In re PENN CENTRAL SECURITIES LITIGATION. Richard S. ROBINSON et al.
v.
PENN CENTRAL COMPANY et al.


Joseph S. Lord, III, Chief Judge.


The opinion of the court was delivered by: LORD, III

JOSEPH S. LORD, III, Chief Judge.

 Defendant Charles J. Hodge has moved pursuant to F.R. Civ. P. 26(c) for a protective order staying and continuing the taking of his deposition until the termination of the criminal case now pending against him in the Municipal Court of the Commonwealth of Pennsylvania, Philadelphia County (Commonwealth v. Hodge, M.C. 72-01-383). Hodge claims that the taking of his deposition at this time would violate his Fifth Amendment right against self-incrimination.

 Hodge was a financial advisor to Penn Central and a director and advisor to certain of the Penn Central subsidiaries. The civil complaint against Hodge for breaches of fiduciary duties, mismanagement and fraud and the charges in the criminal action of conspiracy to cheat and defraud and fraudulent conversion of Penn Central funds are based on Hodge's activities in and relationship with the Penn Central complex.

 A court in its discretion may issue orders for the protection of parties in the taking of depositions. Several courts, when faced with a request similar to the one before us, have chosen to stay discovery of defendants pending the disposition of the criminal cases against them in order to protect defendants' right against self-incrimination. Dienstag v. Bronsen, 49 F.R.D. 327 (S.D.N.Y. 1970); Perry v. McGuire, 36 F.R.D. 272 (S.D.N.Y. 1964); Paul Harrigan & Sons v. Enterprise Animal Oil Co., Inc., 14 F.R.D. 333 (E.D. Pa. 1953); National Discount Corp. v. Holzbaugh, 13 F.R.D. 236 (E.D. Mich. 1952).

 It is well settled that the privilege against self-incrimination applies in civil cases and pretrial proceedings. McCarthy v. Arndstein, 266 U.S. 34, 40, 45 S. Ct. 16, 69 L. Ed. 158 (1924). It is also well settled that "[the] privilege against self-incrimination may not be asserted in advance of questions actually propounded." United States v.
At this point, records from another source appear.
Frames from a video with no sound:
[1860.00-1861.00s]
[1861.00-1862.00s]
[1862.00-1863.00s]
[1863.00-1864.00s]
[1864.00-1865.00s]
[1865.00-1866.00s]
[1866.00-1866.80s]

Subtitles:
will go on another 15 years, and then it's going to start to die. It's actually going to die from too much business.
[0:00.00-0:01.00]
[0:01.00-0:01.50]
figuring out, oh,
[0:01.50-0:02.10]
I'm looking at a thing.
Harmon, 339 F.2d 354, 359 (C.A. 6, 1964).

 
"The privilege * * * is merely an option of refusal, not a prohibition of inquiry." 8 Wigmore, Evidence § 2268 at 402 (McNaughton rev. 1961).

 The privilege against self-incrimination in itself does not compel a court to order a stay of the deposition of a defendant in a pending criminal action. In determining whether to exercise its discretion to issue such an order, the court must balance the defendant's rights with the interests of the plaintiff in full discovery and speedy disposition of the civil action.

 We have concluded that Hodge's motion for a protective order should be denied as premature. Plaintiffs maintain that matters unrelated to the criminal charges against Hodge will be the subject of the deposition. Furthermore, our denial of Hodge's request for a stay of discovery does not deprive him of his privilege against self-incrimination. Hodge may assert the privilege as the basis for his refusal to answer any and every question propounded to him during the deposition the answer to which he believes may tend to incriminate him.

 We believe that the proper course to protect the rights and interests of all parties and to advance the progress of this litigation is to permit the deposition to go forward. Hodge may invoke his Fifth Amendment privilege to specific questions asked by the plaintiffs, and the court will rule on any disputed matters arising out of the assertion of the privilege. If it should become apparent, once the deposition has begun, that all questions seek information which is properly protected by Hodge's invocation of his Fifth Amendment rights, Hodge may renew his motion for a protective order.